Collected data entries:
########
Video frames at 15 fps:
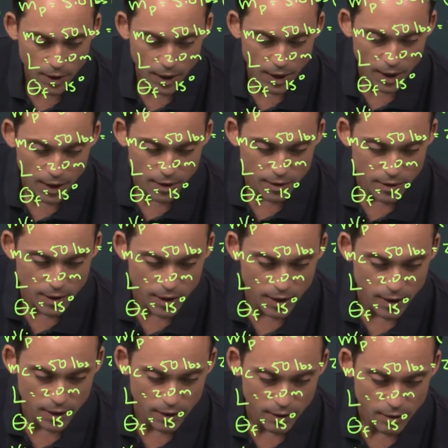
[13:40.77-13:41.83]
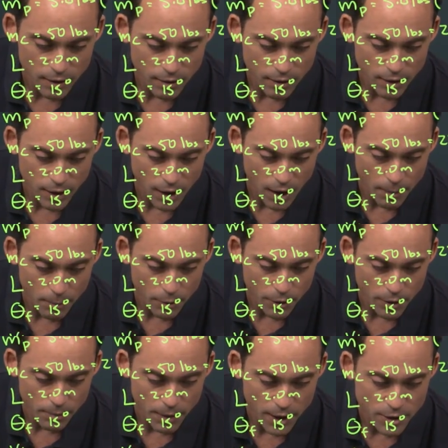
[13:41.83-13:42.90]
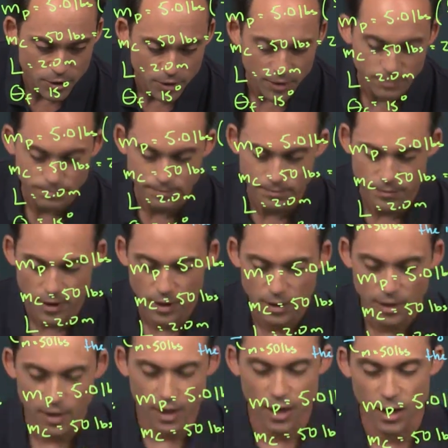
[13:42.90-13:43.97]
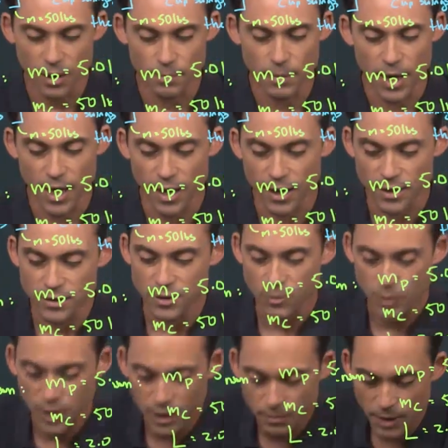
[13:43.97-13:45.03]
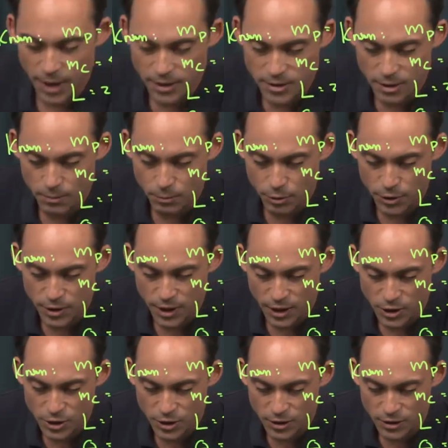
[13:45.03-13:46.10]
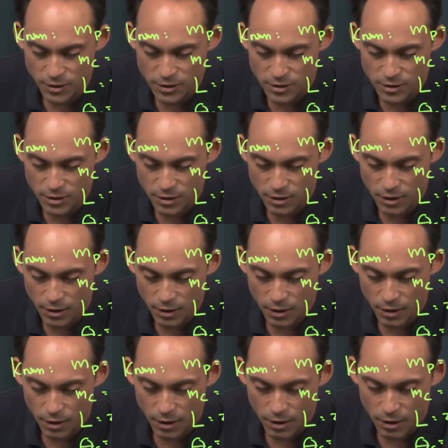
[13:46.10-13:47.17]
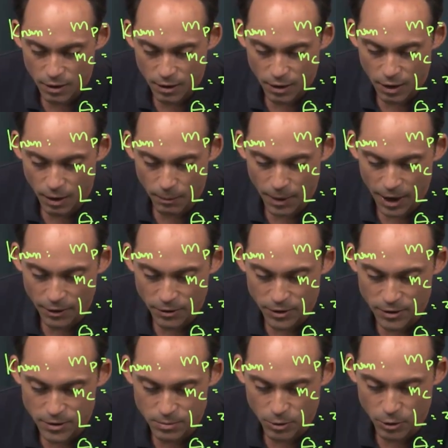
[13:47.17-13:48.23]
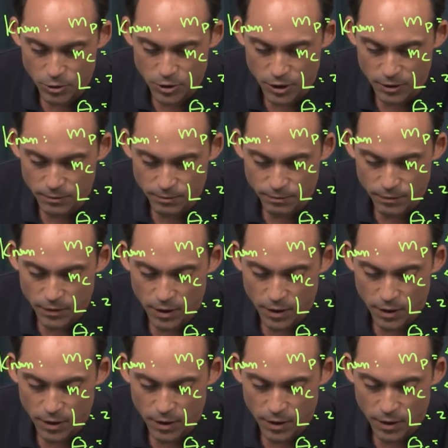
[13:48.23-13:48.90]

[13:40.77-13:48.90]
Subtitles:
and the cup or the pendulum. And we can make some predictions about this motion.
########
> The problem: Every line from the one containing "[13:47.17-13:48.23]" through the end of the entries above is to be copied exactly; pictures are to be left out.

> Solution to the exercise:
[13:47.17-13:48.23]
[13:48.23-13:48.90]

[13:40.77-13:48.90]
Subtitles:
and the cup or the pendulum. And we can make some predictions about this motion.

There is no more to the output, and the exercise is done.